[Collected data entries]
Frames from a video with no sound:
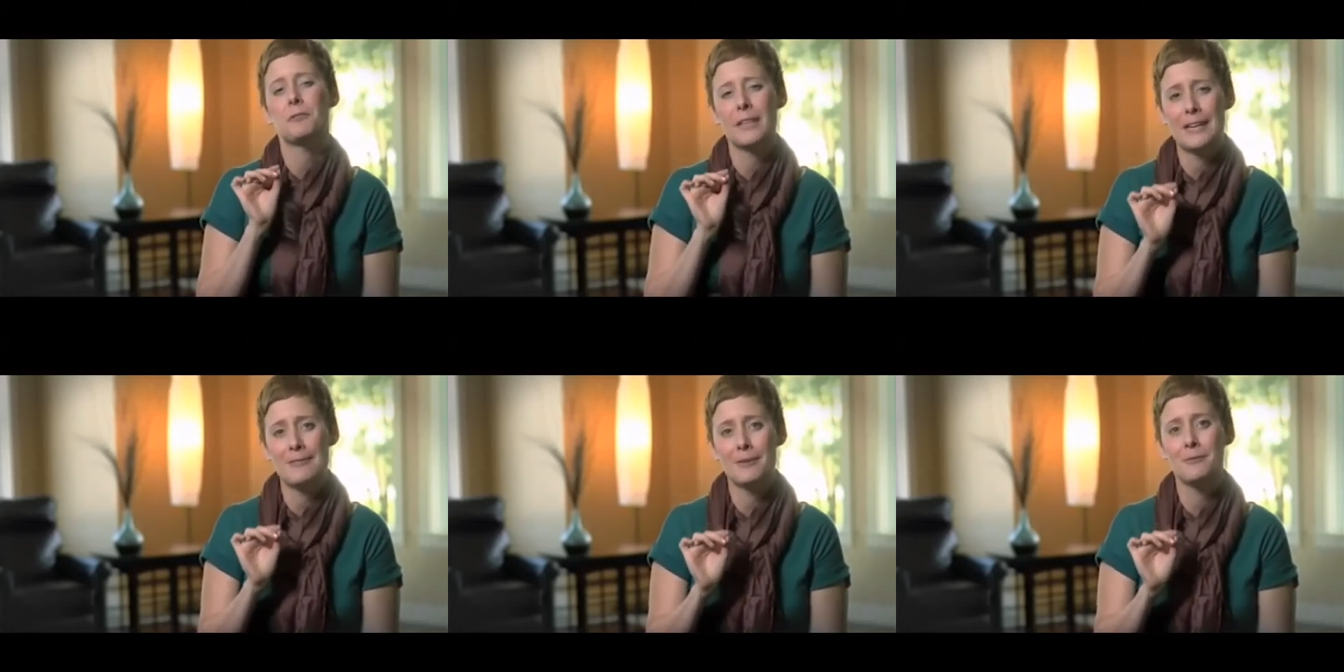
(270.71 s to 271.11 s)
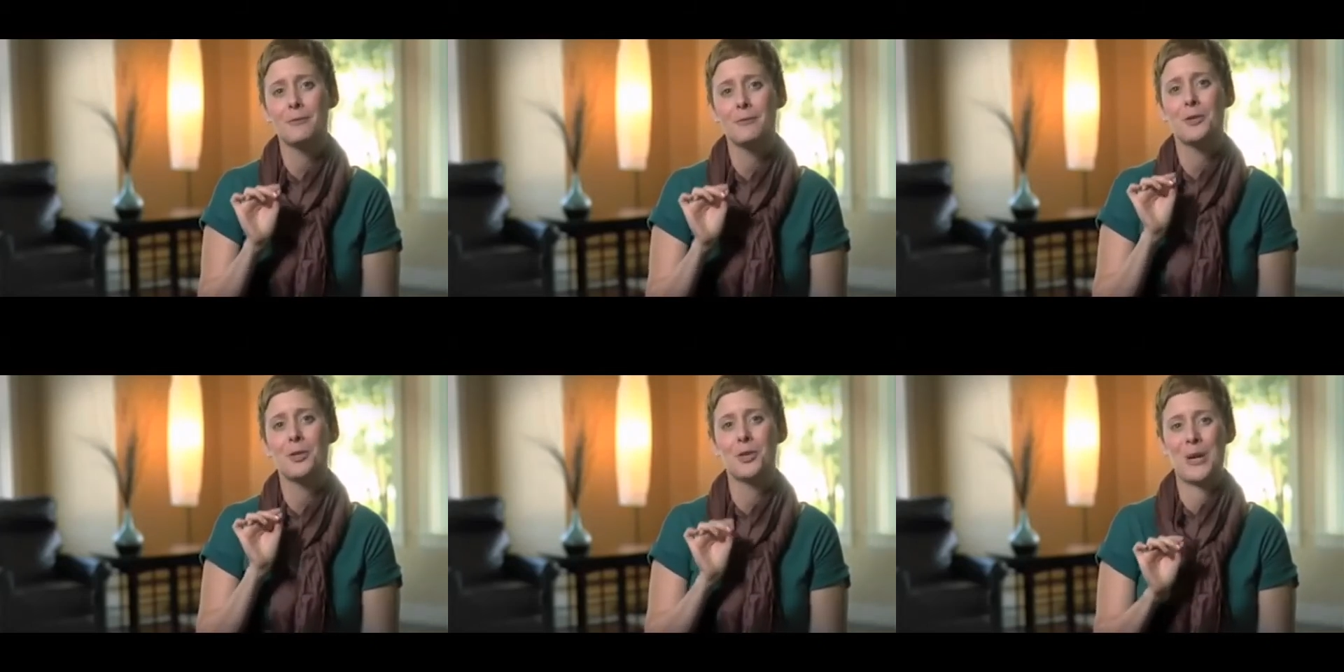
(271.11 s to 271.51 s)

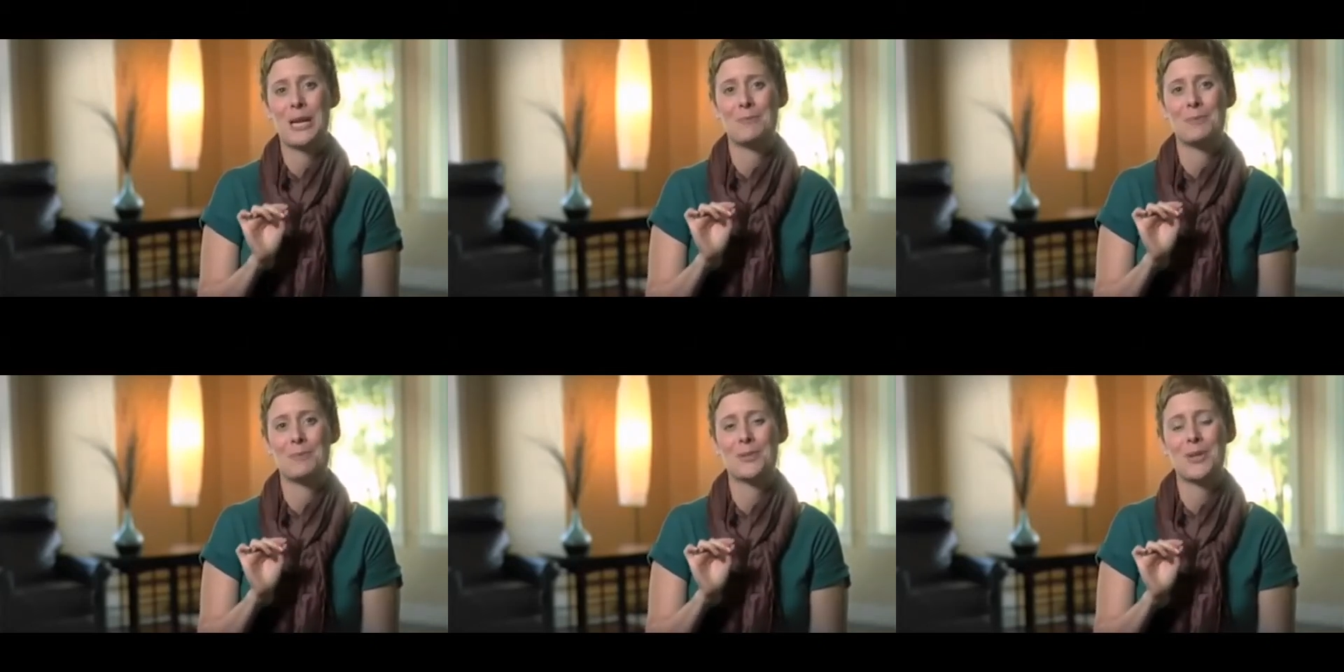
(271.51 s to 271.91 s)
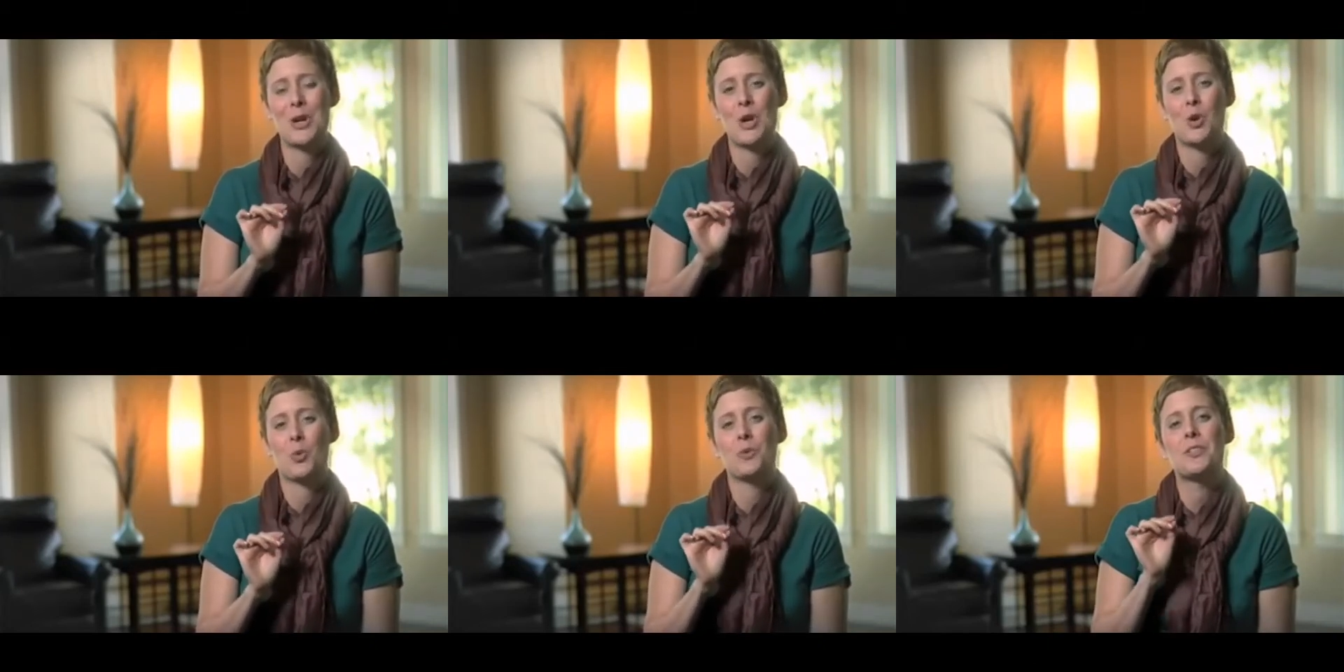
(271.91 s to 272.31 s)
flavorful grapes
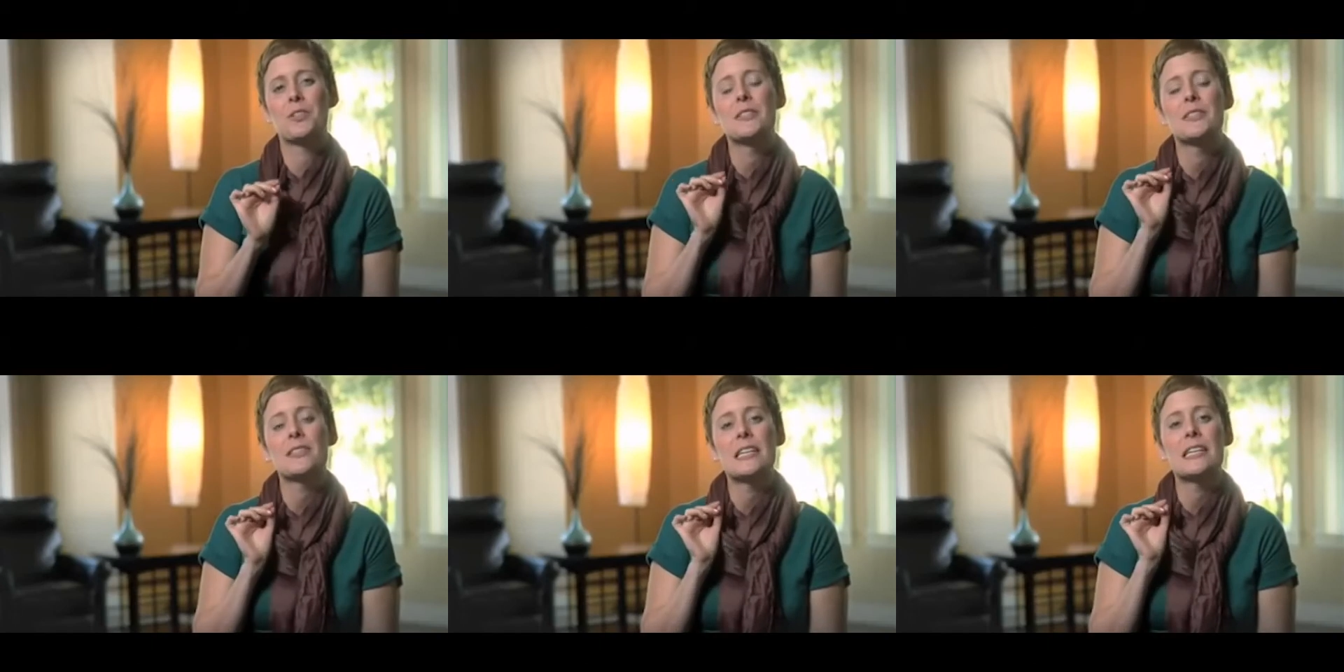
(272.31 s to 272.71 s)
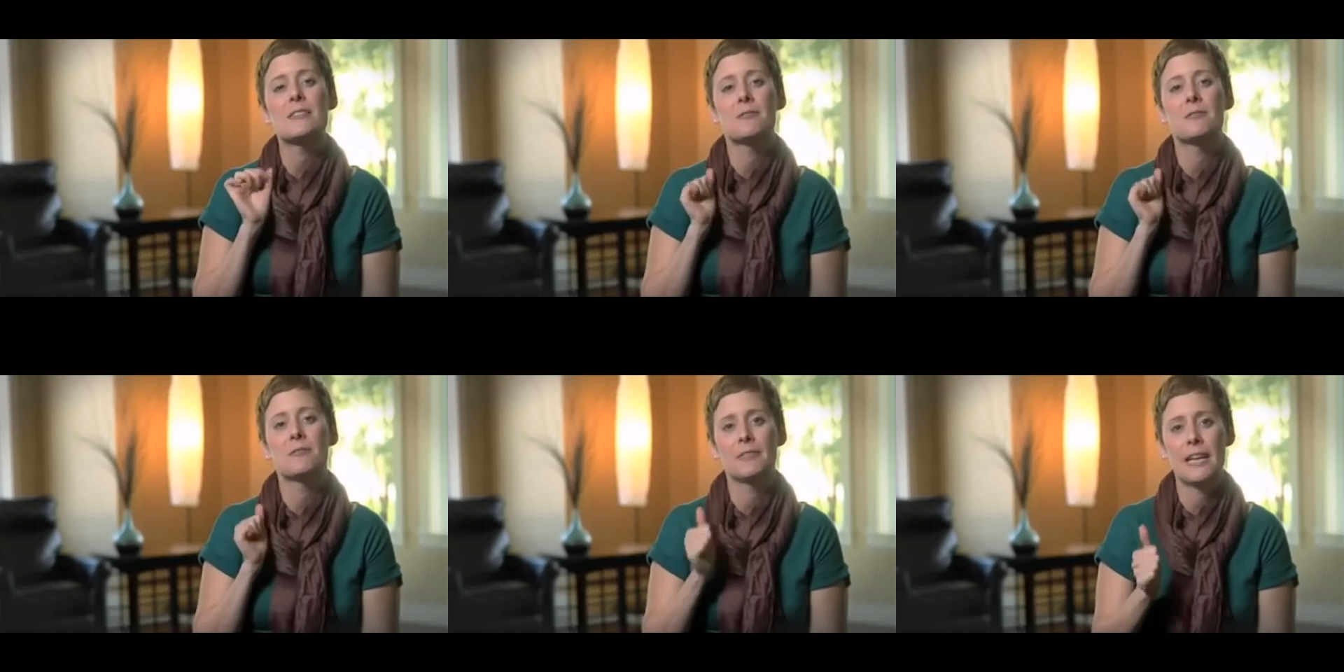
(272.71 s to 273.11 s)
with
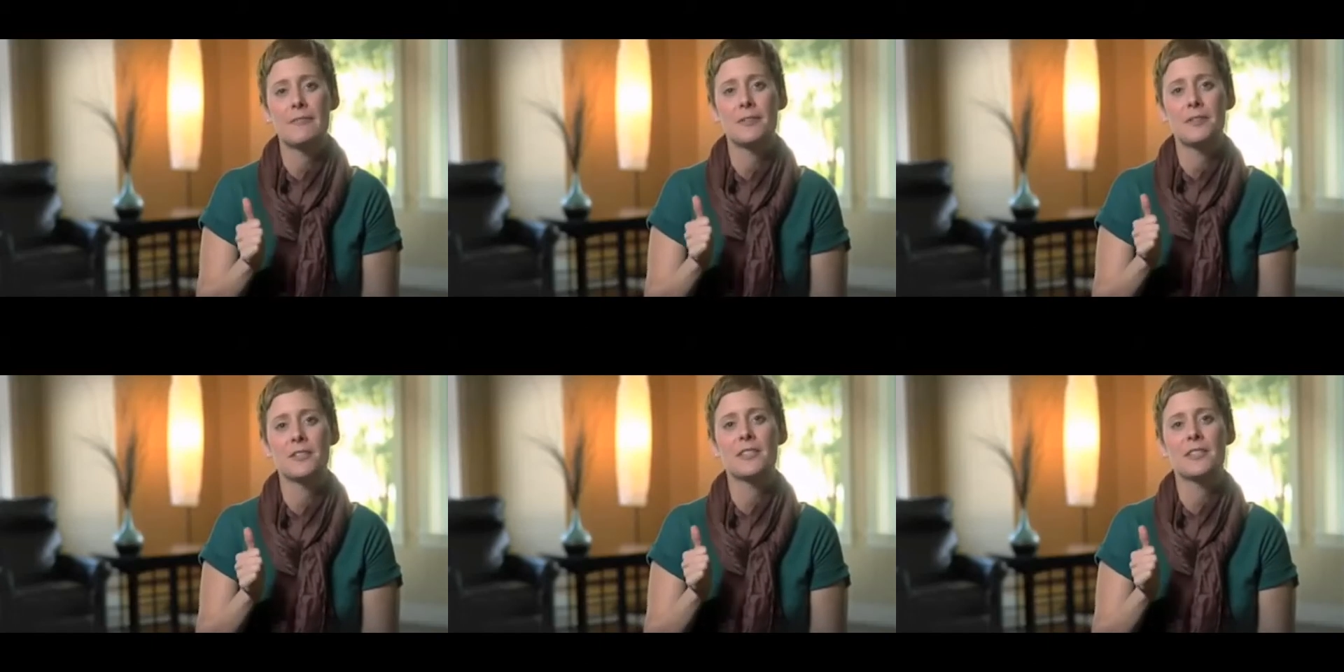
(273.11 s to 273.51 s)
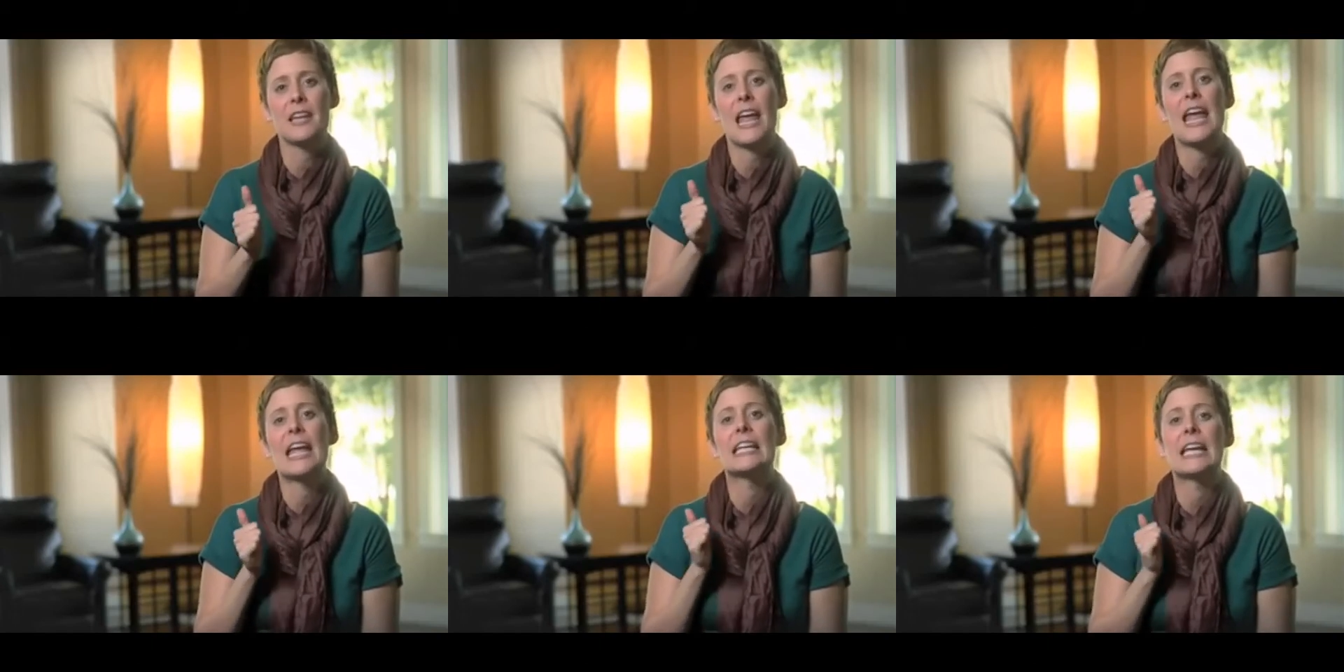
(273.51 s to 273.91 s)
distinct flavors
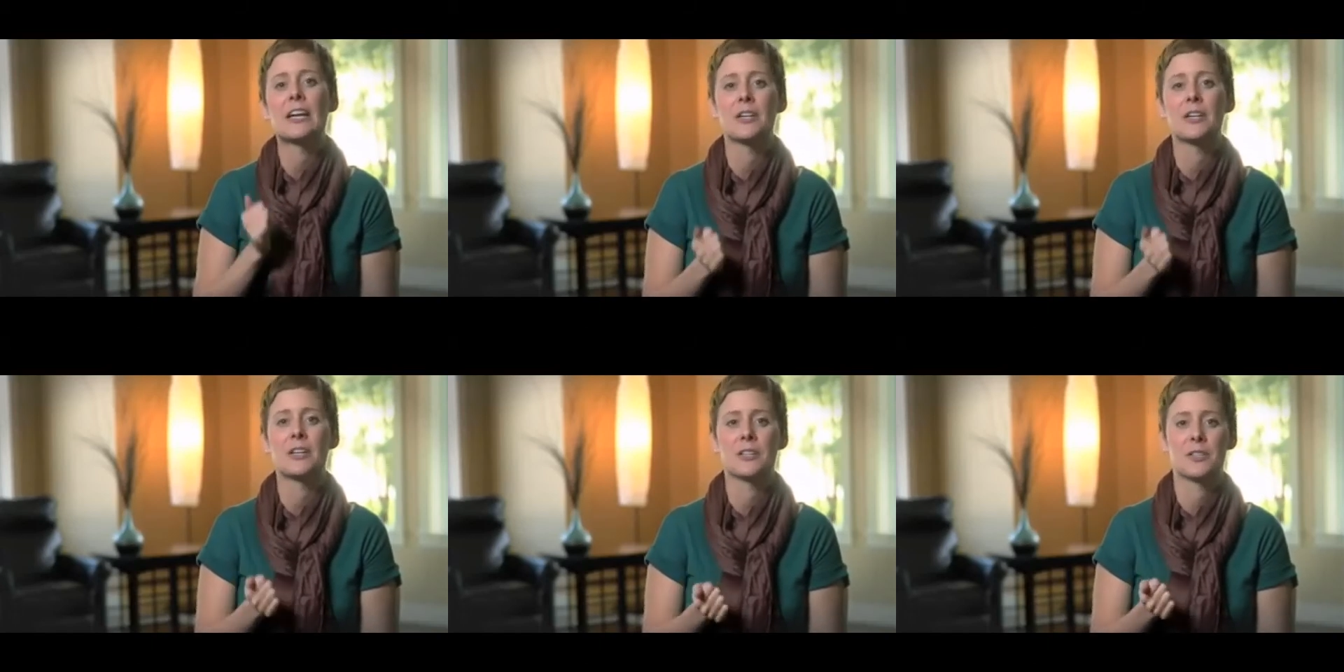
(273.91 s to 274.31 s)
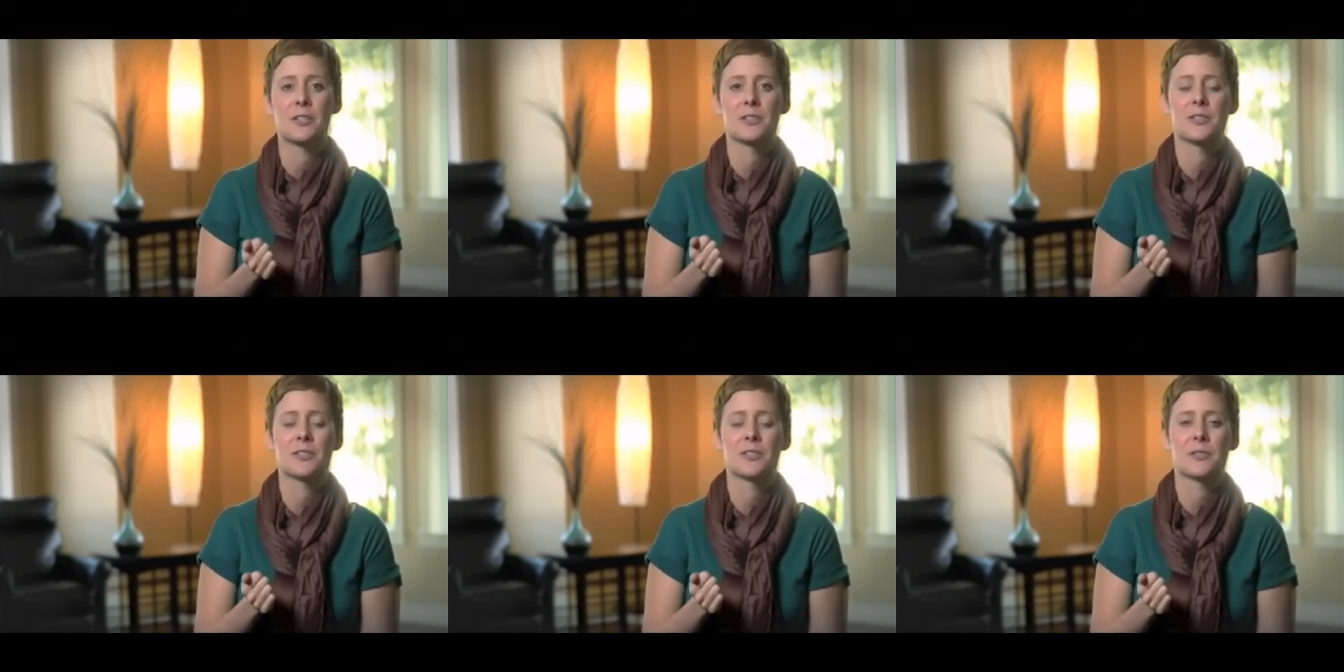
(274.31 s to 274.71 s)
and
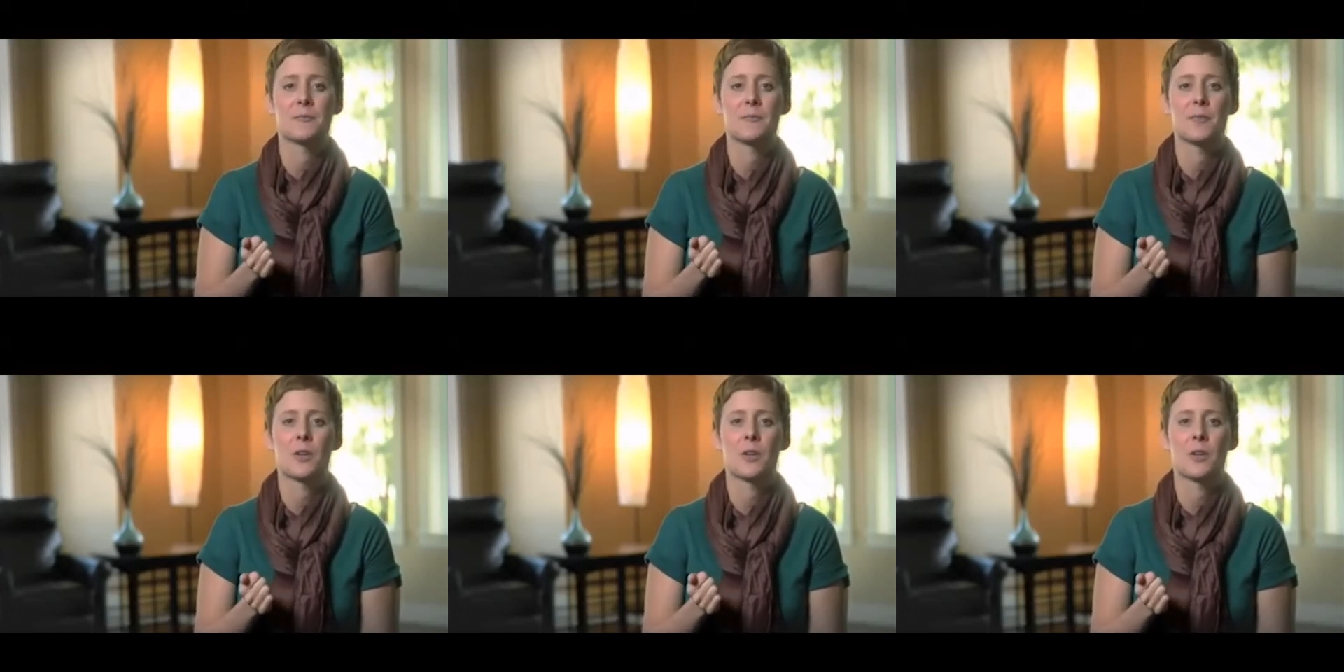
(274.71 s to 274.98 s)
characters.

■ REQUIREMENT: The answer must be a word-for-word copy of all the entries, containing no pictures.

■ TASK OUTPUT:
Frames from a video with no sound:
(270.71 s to 271.11 s)
(271.11 s to 271.51 s)

(271.51 s to 271.91 s)
(271.91 s to 272.31 s)
flavorful grapes
(272.31 s to 272.71 s)
(272.71 s to 273.11 s)
with
(273.11 s to 273.51 s)
(273.51 s to 273.91 s)
distinct flavors
(273.91 s to 274.31 s)
(274.31 s to 274.71 s)
and
(274.71 s to 274.98 s)
characters.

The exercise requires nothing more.